Enterprise software company Atlassian Corp. Plc struggled to brush off investor concerns relating to its profitability, despite posting fiscal first-quarter financial results that beat market expectations.
The company, which sells a range of collaboration, project management and productivity software for enterprises, reported income before certain costs such as stock compensation of $49.2 million, or 20 cents per share. Total revenue came in at $267.3 million for the quarter, up 37 percent from a year ago.
The results beat Wall Street’s estimates of earnings of 19 cents per share on revenue of $259.67 million.
Atlassian also did well on the customer acquisition front, netting 5,888 new clients during the first quarter. That brought its customer count to 131,684. The company also reported free cash flow of $74.2 million for the first quarter.

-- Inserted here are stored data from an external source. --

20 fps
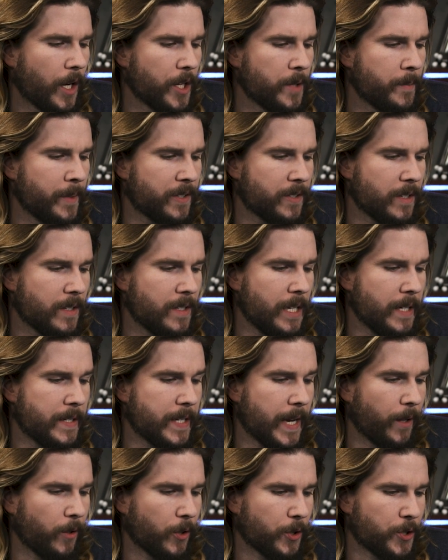you missed a
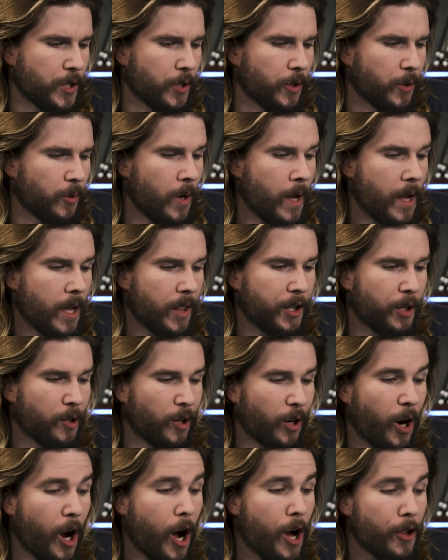detail or two. There
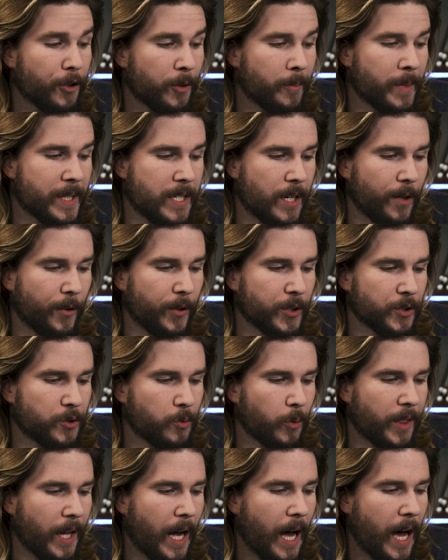are other
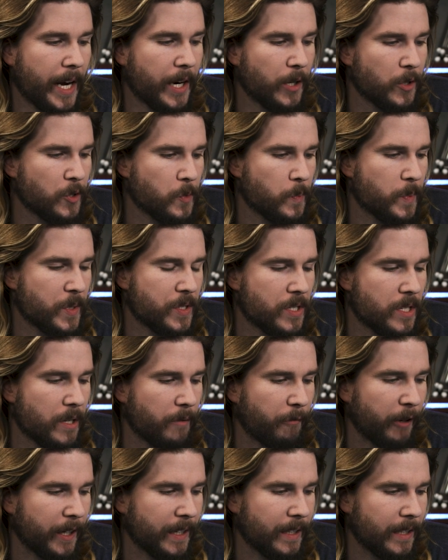materials with higher
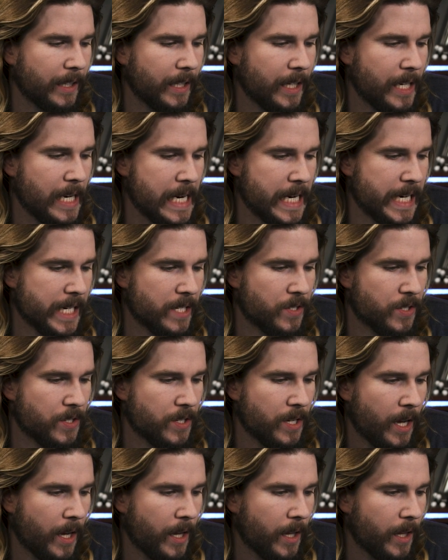specific
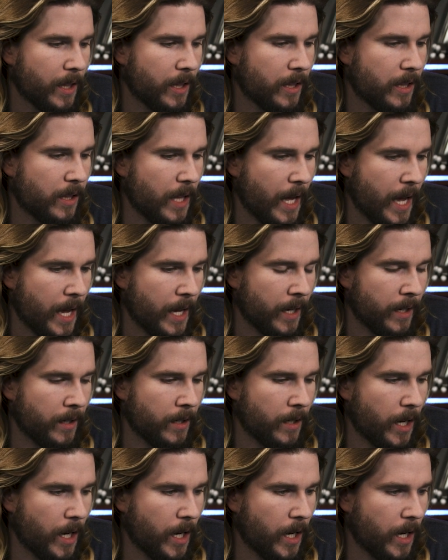heats
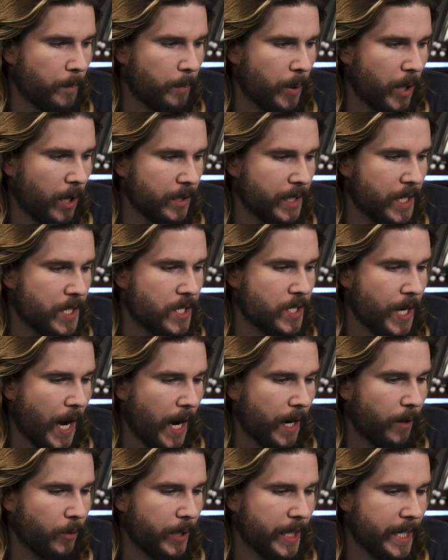than
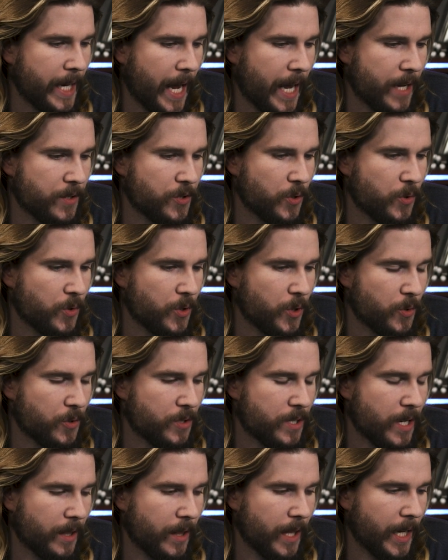polystyrene as you
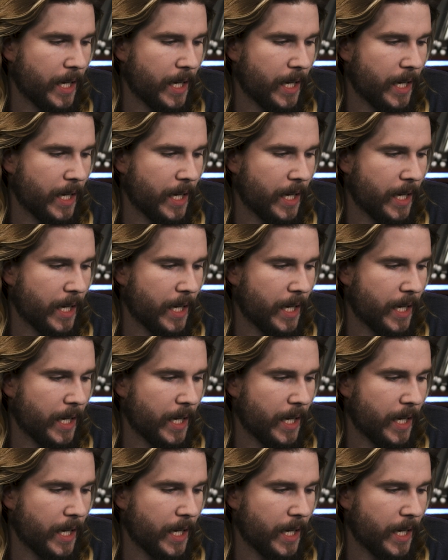used it.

Shareholders weren’t happy, though. Atlassian’s stock fell almost 6 percent in after-hours trading. Marketwatch speculated that may be thanks to a surprise $244.7 million loss during the quarter, which the company said was “a result of marking to fair value the exchange feature on Atlassian’s exchangeable senior notes and the related capped calls.”
Atlassian’s earnings came in just hours after it announced a major update to its Jira project management tool with a focus on making it more accessible to nontechnical users. That marked the end of a busy first quarter for Atlassian, which also acquired OpsGenie Inc., a venture-backed startup specializing in cybersecurity incident response, and sold its Hipchat and Stride collaboration tools to Slack Technologies Inc.
“Alongside our other offerings, these two products [Jira and OpsGenie] support our efforts to deepen Atlassian’s focus on IT teams in fiscal 2019 and help realize our broader mission to unleash the potential of every team,” said co-Chief Executive Scott Farquhar.
The stock drop might disappoint Atlassian’s executives, but such ups and downs are to be expected, said Holger Mueller, principal analyst and vice president of Constellation Research Inc.
“Atlassian keeps building a suite of products that enables enterprises to create next generation applications, and CxOs will welcome the new incident management capabilities,” Mueller said. “As long as it is providing value, the long-term future remains promising.”
The company’s immediate prospects also look bright. In guidance for the second quarter, Atlassian said it expects an adjusted profit of 21 cents per share on revenue of $287 million to $289 million. Wall Street analysts said they were expecting a 20-cent profit.